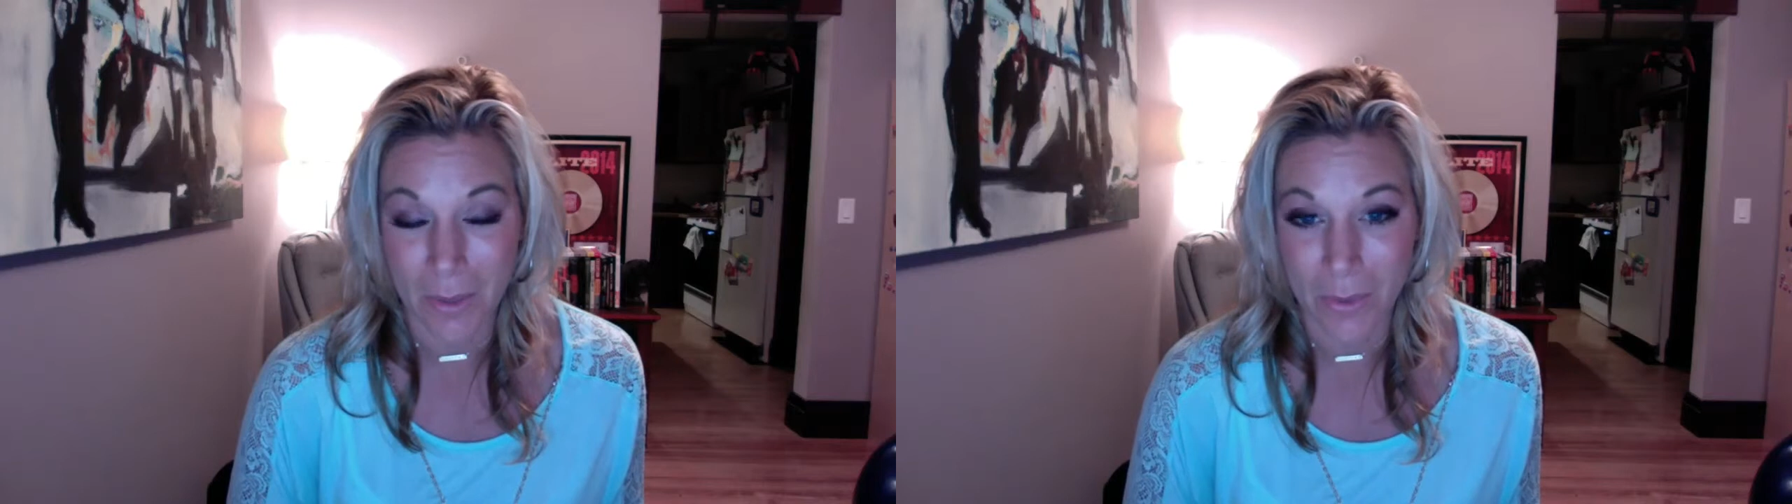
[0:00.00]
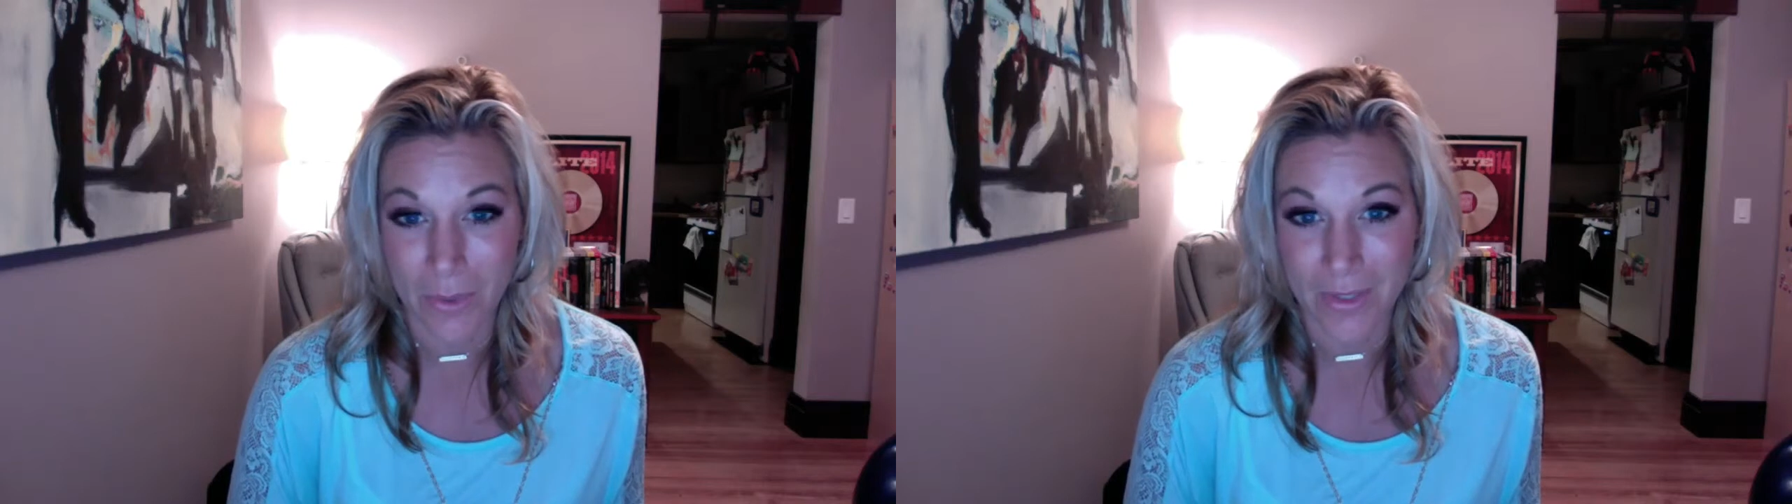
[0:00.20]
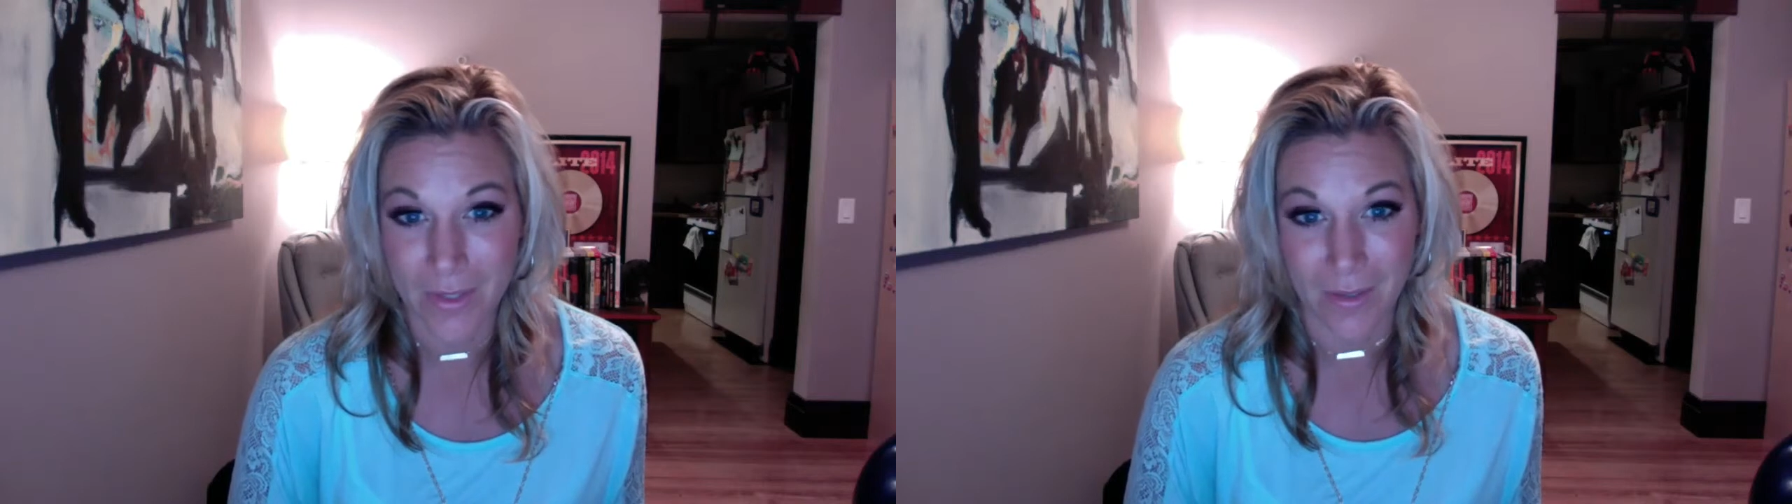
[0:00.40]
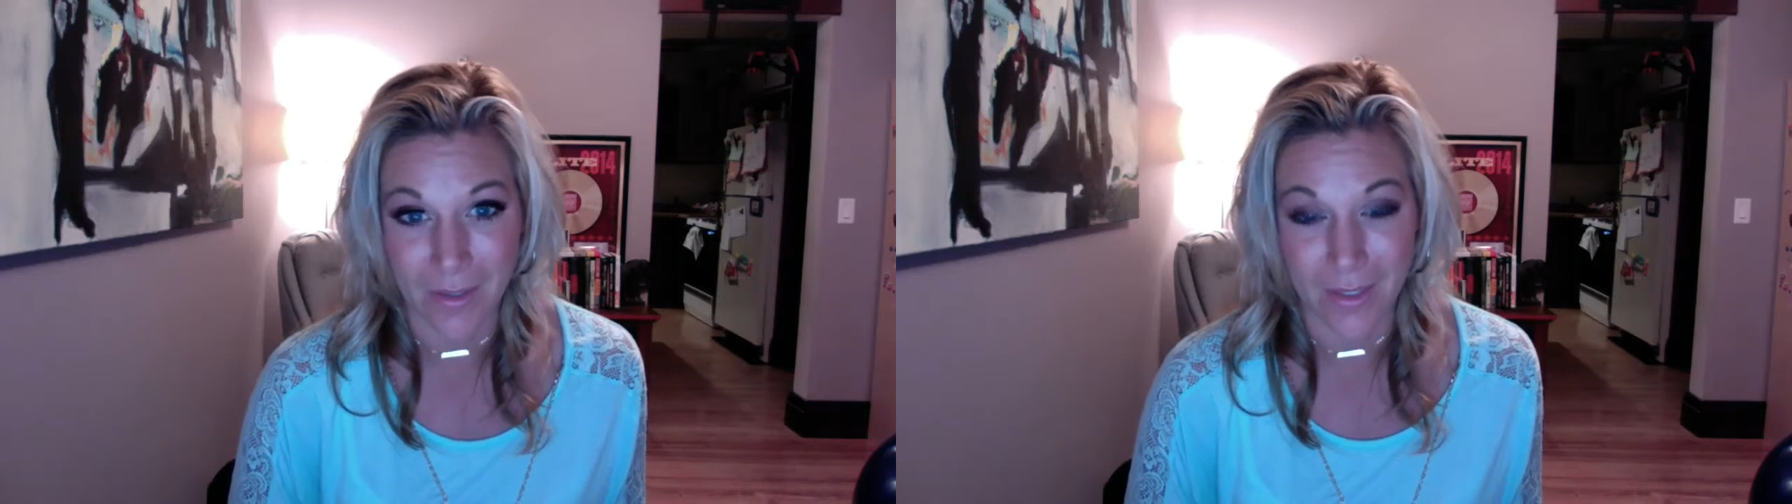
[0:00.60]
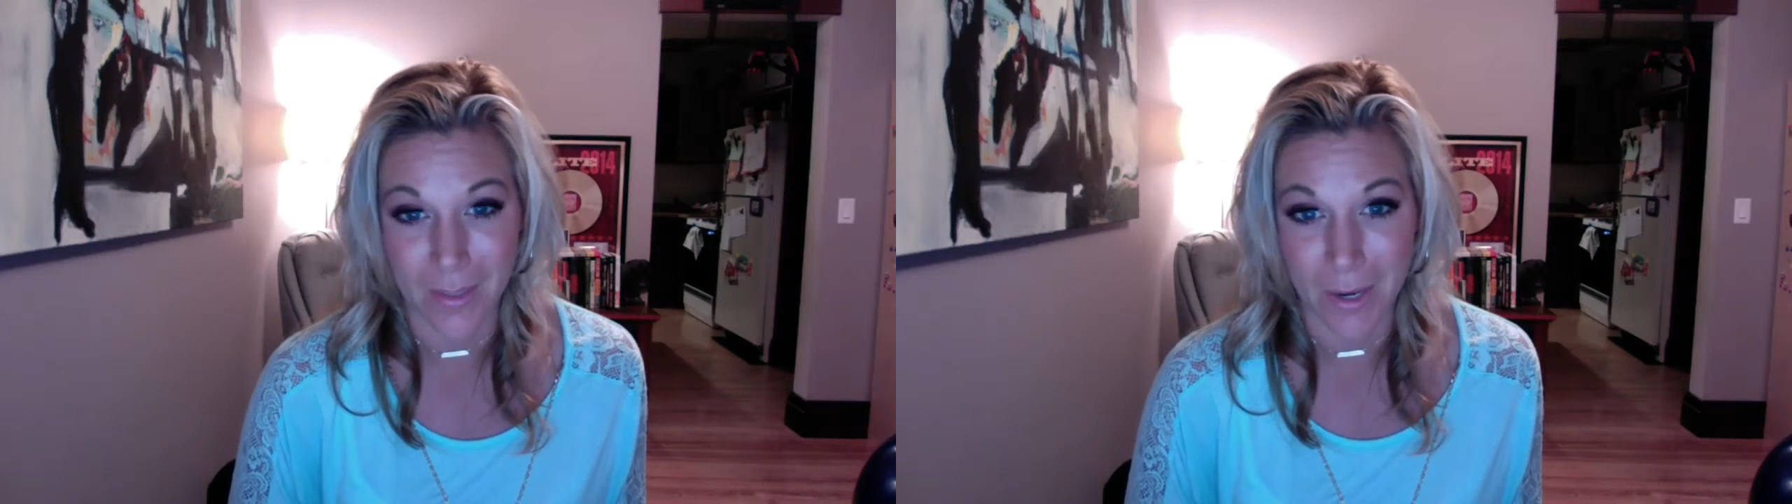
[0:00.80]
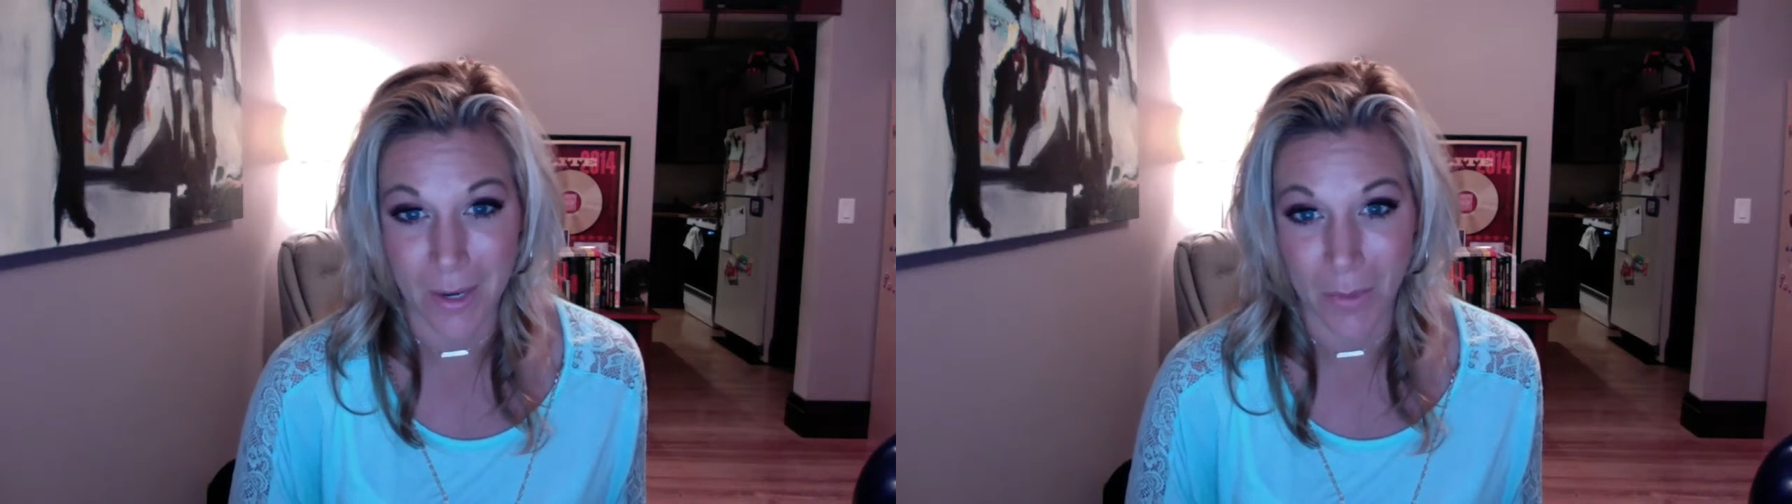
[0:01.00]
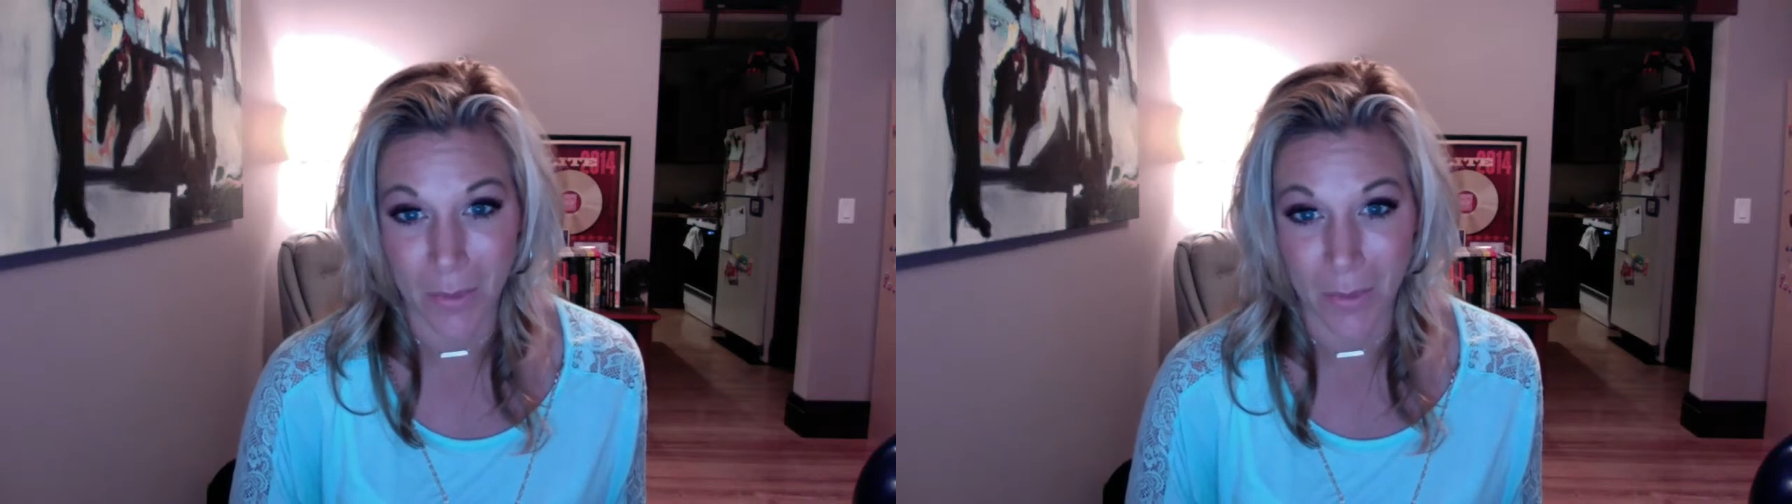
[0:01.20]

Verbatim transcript: post to inspire and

• • • • •

- _Aim of the exercise_: Reproduce the data above word for word and omit the images.

- _Your solution_:
[0:00.00]
[0:00.20]
[0:00.40]
[0:00.60]
[0:00.80]
[0:01.00]
[0:01.20]

Verbatim transcript: post to inspire and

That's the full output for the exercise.